(Bloomberg) -- Basketball stars Chris Paul and Kevin Love are part of a group of athletes putting money behind a sports-card marketplace as collectibles gain momentum with investors.
Dibbs, a real-time trading platform that allows users to invest in fractions of physical sports cards through nonfungible tokens, or NFTs, is raising $13 million in funding in a round set to be announced Tuesday. The investment was led by venture firm Foundry Group and joined by Tusk Ventures, Courtside Ventures and Founder Collective.
Sports memorabilia has become a popular asset class, with items going at record prices over the past year. In January, a collector bought a Mickey Mantle card for $5.2 million at auction -- the most ever paid for a baseball card. New York-based card company Topps Co. is going public through a deal with a special purpose acquisition company, and Italy’s Panini SpA is attracting interest as well.

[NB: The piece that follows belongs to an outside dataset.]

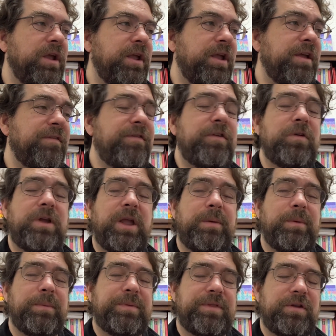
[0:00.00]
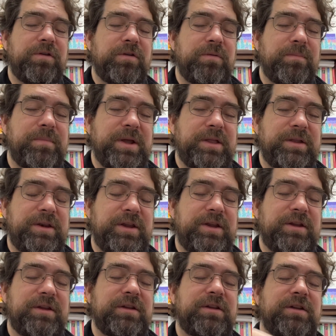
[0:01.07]
If you came up with your
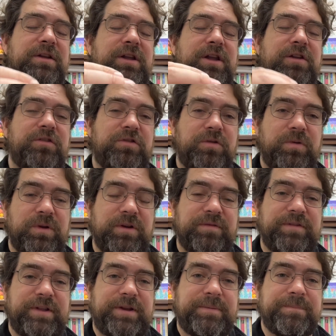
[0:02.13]
melody intuitively,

The round brings total funding for Dibbs to $15.8 million since it was founded in 2020. Management will spend funds on engineering, product-development staff and marketing as it looks to expand after ending an invite-only beta test this month. It’s now available in the U.S. and has accumulated more than 17,000 users.
Dibbs takes cards and puts them into vaults to be housed while users trade fractions of the items, lowering entry barriers for those who want to own a piece of a high-value collectible. Cards can come on or off the platform as traders add them on consignment or buy out ownership entirely. Dibbs makes revenue off the trading fees.

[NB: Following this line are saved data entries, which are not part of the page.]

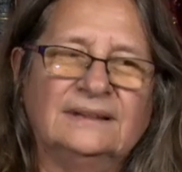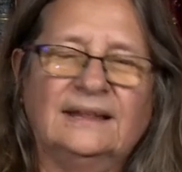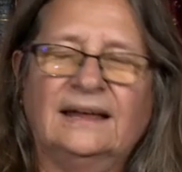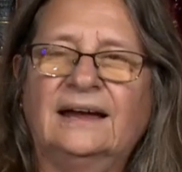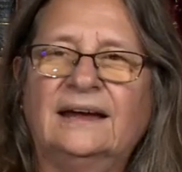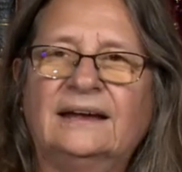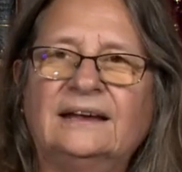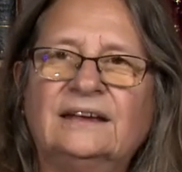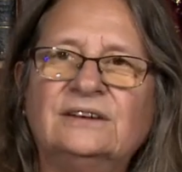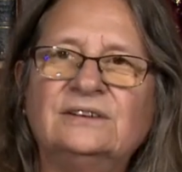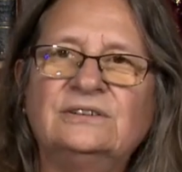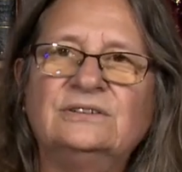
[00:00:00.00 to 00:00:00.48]

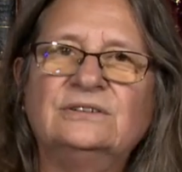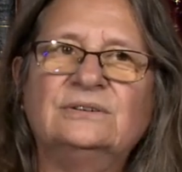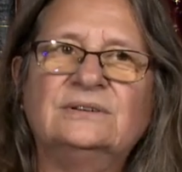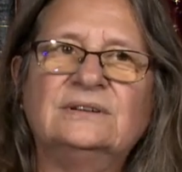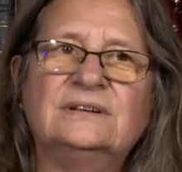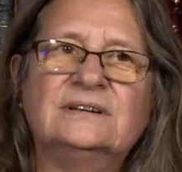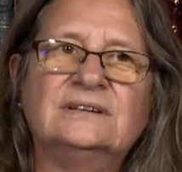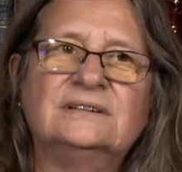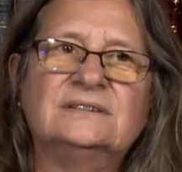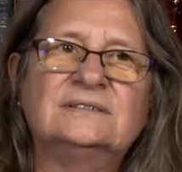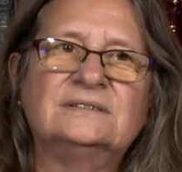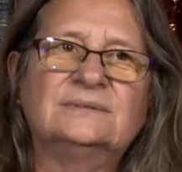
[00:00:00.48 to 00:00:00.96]
I can do
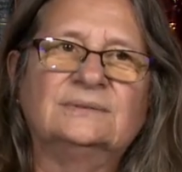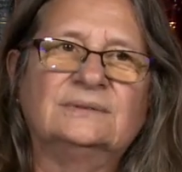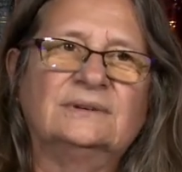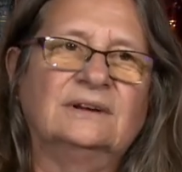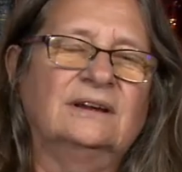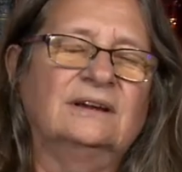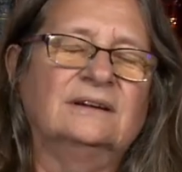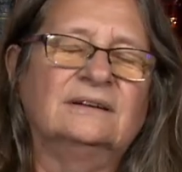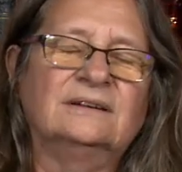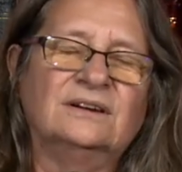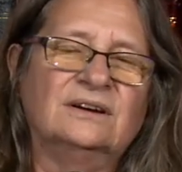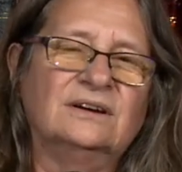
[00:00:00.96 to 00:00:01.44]
this.
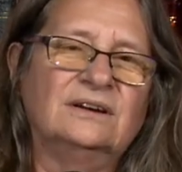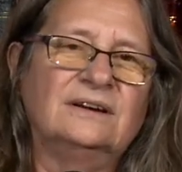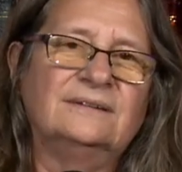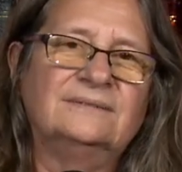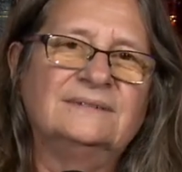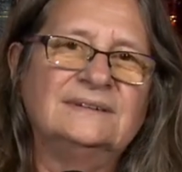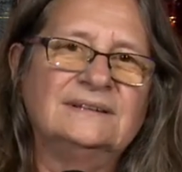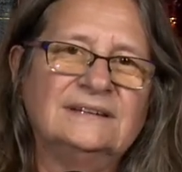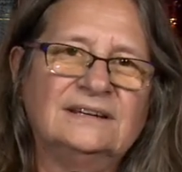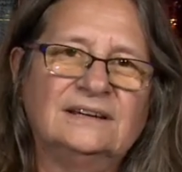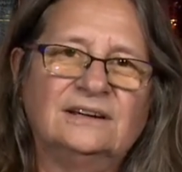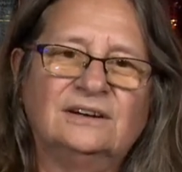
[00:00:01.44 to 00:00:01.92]
Got
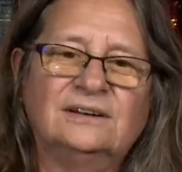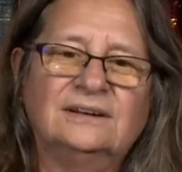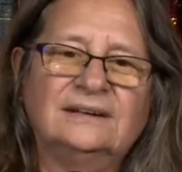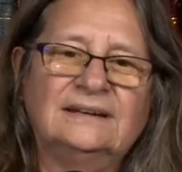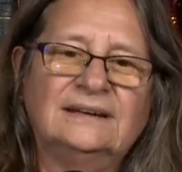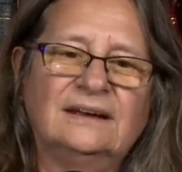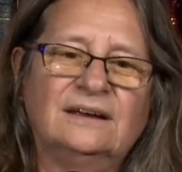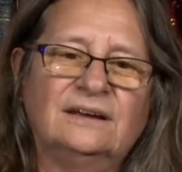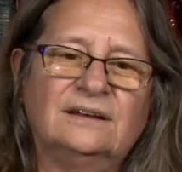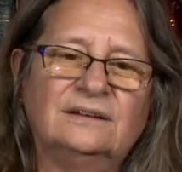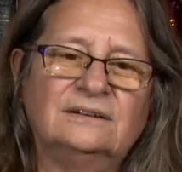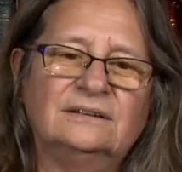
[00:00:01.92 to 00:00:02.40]
everything all
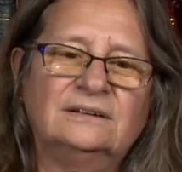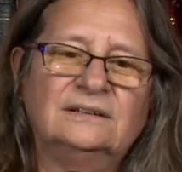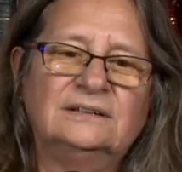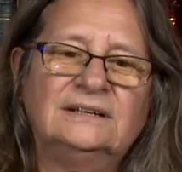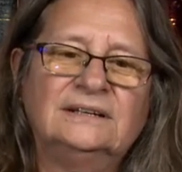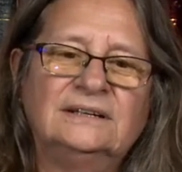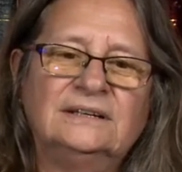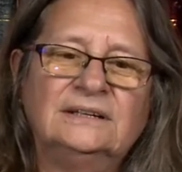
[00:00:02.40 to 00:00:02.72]
together.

“Physical collectibles have hundreds of years of proven value and interest and genuine collectability,” Evan Vandenberg, co-founder and chief executive officer of Dibbs, said in an interview. He hopes to add other memorabilia beyond cards, including less traditional goods like game tickets.
Executives plan to work with their new high-profile investors on marketing and creative direction. Other sports figures participating in the funding round with Dibbs are the NFL’s DeAndre Hopkins, MLB’s Kris Bryant and basketball’s Skylar Diggins-Smith and Channing Frye.
Paul, 35, has invested in businesses such as mobile banking app Goalsetter, indoor farming startup Bowery and therapy device maker Hyperice. He’s also an investor in Beyond Meat Inc., where he has taken an active role as a celebrity endorser for the plant-based food company.
“As new digital platforms are created, what it means to be a fan evolves and it creates new meaningful ways to connect with fans,” Paul said in a statement. “Dibbs levels the playing field for fans for whom the current collectibles market is inaccessible.”